Exercise directions - In the listing below, find every line containing "Transcript" and copy it out.
------------------------
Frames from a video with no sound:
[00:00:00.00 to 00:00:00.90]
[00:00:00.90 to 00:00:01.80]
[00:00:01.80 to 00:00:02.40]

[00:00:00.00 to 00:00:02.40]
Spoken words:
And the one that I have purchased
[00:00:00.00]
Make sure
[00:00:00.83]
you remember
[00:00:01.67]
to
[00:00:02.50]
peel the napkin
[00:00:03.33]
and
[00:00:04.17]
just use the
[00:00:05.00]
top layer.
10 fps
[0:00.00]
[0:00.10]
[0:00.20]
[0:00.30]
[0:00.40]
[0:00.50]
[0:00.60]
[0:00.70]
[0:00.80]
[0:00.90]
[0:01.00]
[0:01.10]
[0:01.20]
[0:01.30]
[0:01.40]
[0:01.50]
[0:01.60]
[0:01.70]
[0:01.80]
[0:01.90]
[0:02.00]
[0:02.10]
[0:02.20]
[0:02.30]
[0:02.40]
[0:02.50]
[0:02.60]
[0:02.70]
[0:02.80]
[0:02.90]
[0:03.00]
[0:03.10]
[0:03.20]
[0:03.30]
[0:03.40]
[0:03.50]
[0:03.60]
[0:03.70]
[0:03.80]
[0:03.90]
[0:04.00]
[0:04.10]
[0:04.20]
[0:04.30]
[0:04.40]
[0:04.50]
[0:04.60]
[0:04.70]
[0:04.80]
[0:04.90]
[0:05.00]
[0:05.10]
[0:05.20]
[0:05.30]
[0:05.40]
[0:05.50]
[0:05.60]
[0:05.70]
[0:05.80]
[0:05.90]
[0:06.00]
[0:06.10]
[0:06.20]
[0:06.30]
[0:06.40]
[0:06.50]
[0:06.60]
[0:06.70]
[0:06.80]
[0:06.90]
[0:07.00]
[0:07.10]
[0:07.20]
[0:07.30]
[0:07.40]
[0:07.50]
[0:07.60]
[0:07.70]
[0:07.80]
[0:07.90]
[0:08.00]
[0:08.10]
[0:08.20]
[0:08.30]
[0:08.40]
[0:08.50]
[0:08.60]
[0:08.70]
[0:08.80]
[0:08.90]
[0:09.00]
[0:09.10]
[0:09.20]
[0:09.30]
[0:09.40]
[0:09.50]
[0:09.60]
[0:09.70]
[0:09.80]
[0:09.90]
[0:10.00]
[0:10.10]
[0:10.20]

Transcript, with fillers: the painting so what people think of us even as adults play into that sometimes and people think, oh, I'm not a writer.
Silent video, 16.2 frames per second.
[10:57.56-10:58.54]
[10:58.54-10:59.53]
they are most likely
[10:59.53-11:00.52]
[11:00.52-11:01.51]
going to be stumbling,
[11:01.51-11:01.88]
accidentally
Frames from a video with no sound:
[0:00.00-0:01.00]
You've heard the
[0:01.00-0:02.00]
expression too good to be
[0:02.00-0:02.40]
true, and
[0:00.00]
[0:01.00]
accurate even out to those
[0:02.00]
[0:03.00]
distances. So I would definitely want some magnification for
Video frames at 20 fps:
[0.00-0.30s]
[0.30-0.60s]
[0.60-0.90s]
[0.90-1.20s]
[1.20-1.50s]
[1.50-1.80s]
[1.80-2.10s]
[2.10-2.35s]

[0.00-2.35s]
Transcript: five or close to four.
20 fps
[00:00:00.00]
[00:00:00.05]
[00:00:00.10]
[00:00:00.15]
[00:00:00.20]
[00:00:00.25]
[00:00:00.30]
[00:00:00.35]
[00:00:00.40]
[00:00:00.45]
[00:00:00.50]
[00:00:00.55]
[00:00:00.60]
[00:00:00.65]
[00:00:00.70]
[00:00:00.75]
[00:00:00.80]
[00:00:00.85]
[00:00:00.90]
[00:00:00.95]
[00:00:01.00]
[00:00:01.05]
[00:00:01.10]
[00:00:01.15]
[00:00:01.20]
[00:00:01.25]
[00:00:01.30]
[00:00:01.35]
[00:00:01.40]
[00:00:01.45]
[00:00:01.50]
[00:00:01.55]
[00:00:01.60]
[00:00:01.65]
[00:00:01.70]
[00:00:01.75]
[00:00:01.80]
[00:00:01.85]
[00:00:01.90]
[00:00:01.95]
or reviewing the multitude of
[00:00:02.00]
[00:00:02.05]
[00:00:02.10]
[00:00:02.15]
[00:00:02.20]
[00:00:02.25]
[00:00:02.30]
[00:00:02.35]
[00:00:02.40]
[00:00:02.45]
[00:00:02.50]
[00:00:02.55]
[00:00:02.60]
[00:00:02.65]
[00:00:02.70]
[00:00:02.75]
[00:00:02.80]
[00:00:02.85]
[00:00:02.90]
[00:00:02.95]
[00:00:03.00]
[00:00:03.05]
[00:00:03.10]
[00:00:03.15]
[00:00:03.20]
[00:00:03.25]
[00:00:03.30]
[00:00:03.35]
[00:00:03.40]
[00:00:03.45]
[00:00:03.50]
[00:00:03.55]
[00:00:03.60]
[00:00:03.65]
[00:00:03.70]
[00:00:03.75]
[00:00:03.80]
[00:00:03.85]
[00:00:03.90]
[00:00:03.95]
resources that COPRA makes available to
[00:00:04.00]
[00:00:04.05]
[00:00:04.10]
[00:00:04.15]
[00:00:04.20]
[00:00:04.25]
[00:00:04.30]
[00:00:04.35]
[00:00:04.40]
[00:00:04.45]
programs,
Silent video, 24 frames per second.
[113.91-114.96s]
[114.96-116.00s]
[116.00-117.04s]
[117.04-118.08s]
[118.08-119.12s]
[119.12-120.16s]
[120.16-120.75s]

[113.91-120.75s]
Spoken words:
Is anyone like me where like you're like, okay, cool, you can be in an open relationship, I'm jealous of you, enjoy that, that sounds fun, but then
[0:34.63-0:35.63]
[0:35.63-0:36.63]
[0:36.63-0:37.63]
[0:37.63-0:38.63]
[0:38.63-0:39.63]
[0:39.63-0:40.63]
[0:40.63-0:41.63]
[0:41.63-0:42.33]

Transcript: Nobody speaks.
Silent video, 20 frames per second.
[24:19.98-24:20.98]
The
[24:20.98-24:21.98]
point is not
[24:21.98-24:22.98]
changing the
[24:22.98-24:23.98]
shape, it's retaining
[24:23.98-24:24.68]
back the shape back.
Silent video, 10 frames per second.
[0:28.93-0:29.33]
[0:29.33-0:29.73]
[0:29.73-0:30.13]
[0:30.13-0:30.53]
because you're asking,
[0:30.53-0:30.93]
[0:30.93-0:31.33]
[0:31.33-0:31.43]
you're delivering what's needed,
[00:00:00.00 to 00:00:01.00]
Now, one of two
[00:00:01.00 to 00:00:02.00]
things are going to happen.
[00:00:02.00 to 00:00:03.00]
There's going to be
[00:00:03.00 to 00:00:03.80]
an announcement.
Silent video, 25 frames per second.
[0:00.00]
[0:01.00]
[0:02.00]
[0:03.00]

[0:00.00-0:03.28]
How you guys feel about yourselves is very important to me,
------------------------
Solution to this exercise -
Transcript, with fillers: the painting so what people think of us even as adults play into that sometimes and people think, oh, I'm not a writer.
Transcript: five or close to four.
Transcript: Nobody speaks.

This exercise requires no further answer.